EXERCISE REQUIREMENTS:
Print the records below exactly, with no pictures.

*** Opening GIVEN RECORDS ***

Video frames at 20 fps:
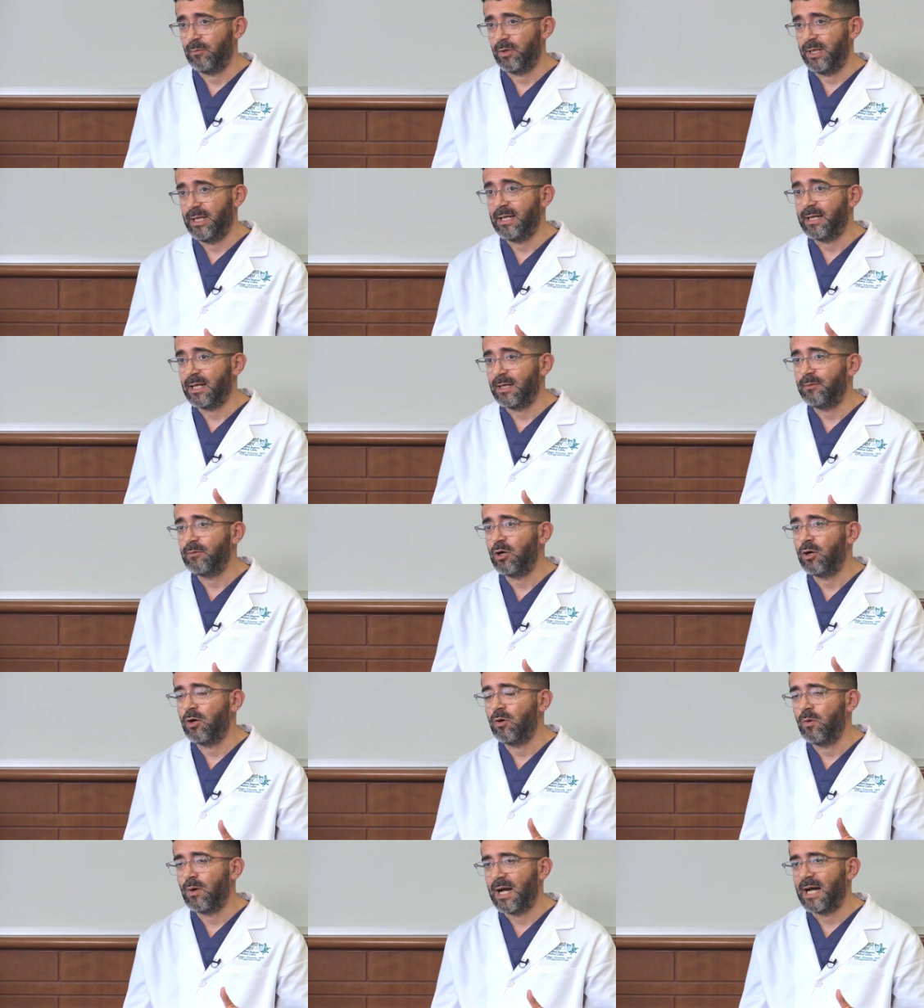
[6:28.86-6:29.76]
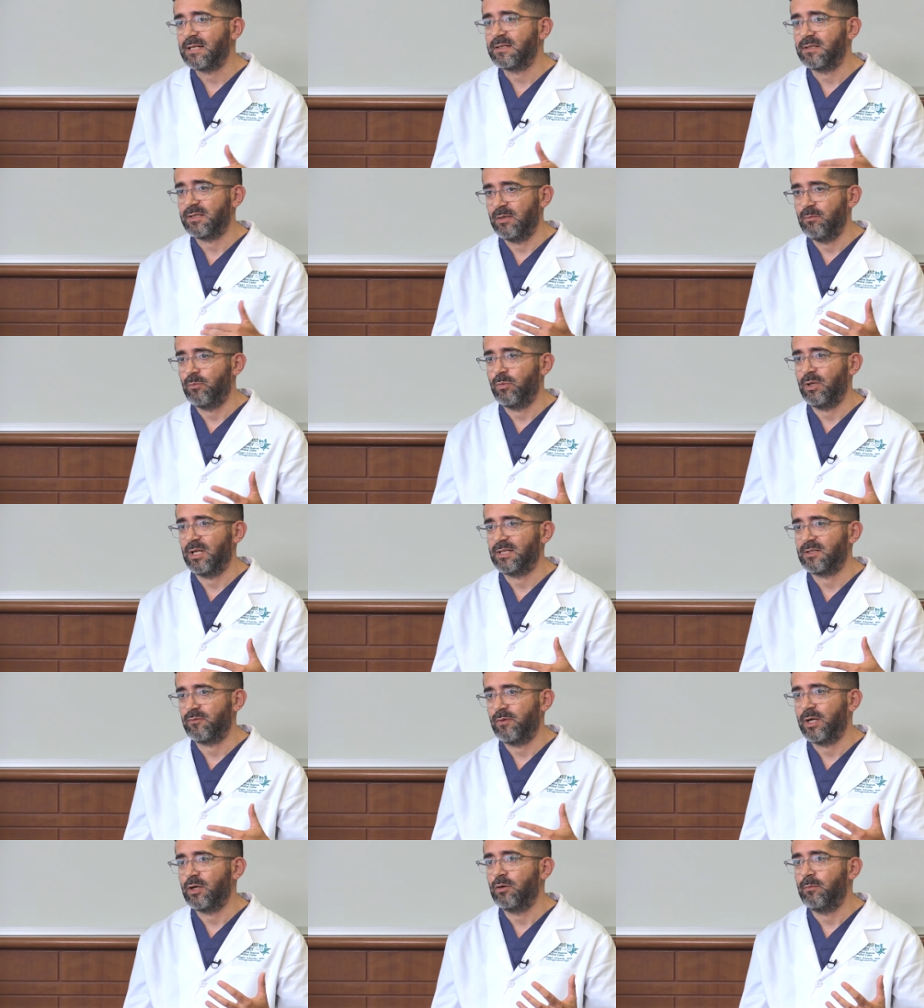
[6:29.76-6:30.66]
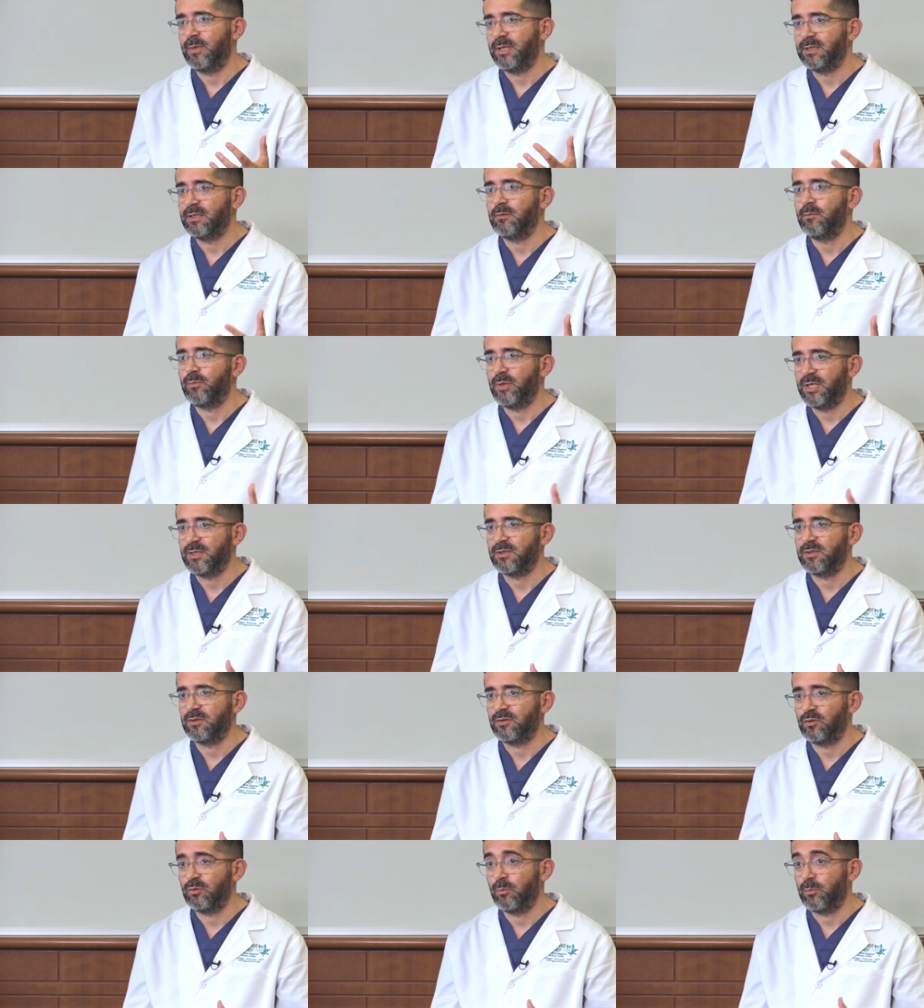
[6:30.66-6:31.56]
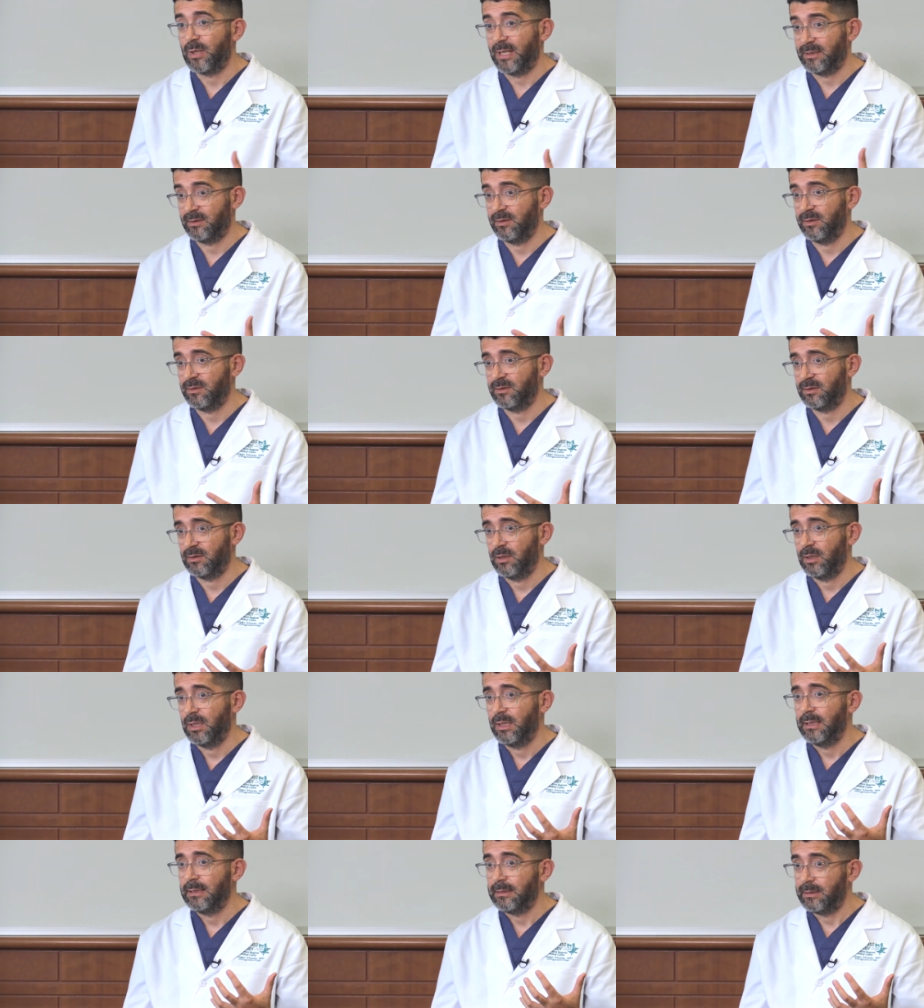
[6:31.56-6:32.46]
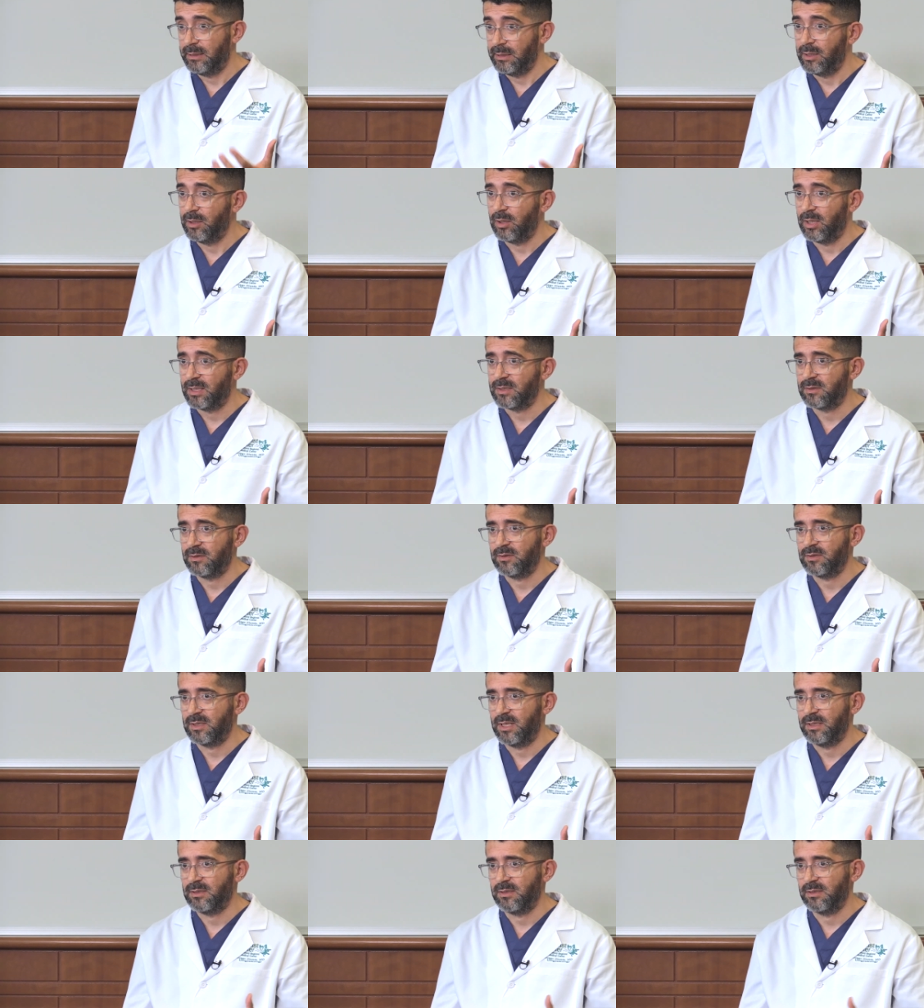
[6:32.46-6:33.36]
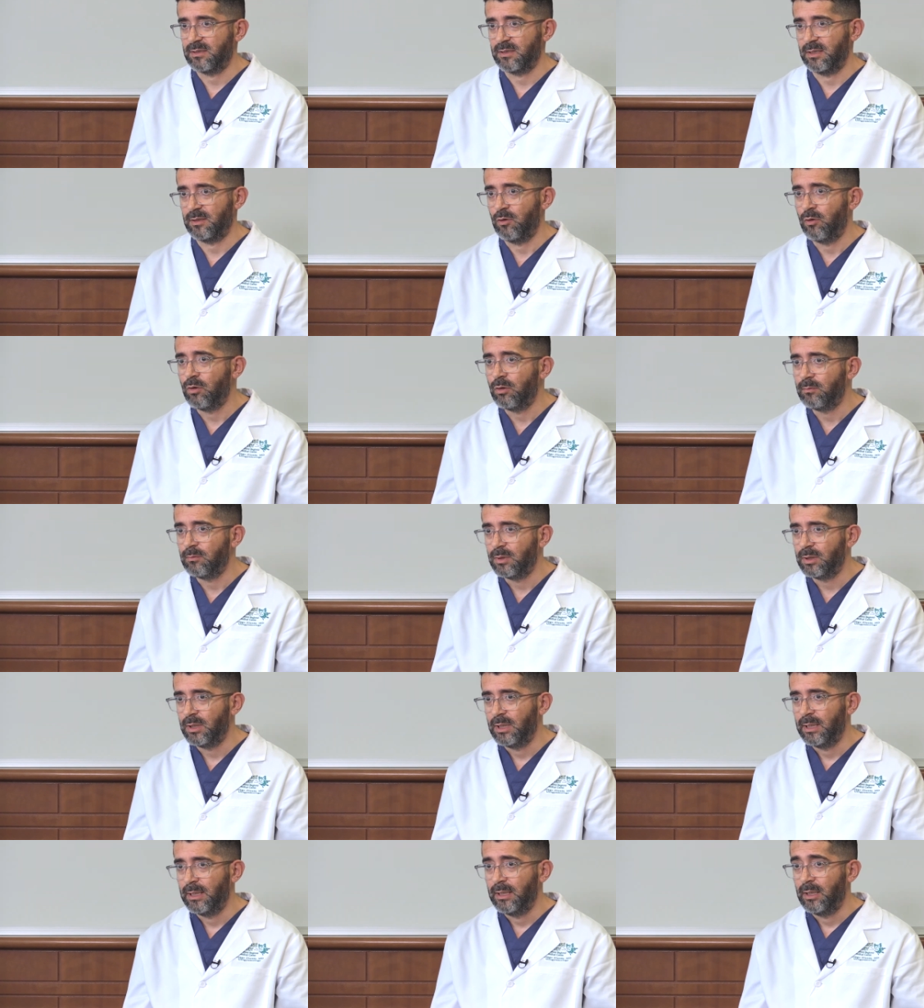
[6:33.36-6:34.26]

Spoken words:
It can go as simple as recommending patients to practice Kegel exercises at home,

*** Closing GIVEN RECORDS ***

EXERCISE OUTPUT:
Video frames at 20 fps:
[6:28.86-6:29.76]
[6:29.76-6:30.66]
[6:30.66-6:31.56]
[6:31.56-6:32.46]
[6:32.46-6:33.36]
[6:33.36-6:34.26]

Spoken words:
It can go as simple as recommending patients to practice Kegel exercises at home,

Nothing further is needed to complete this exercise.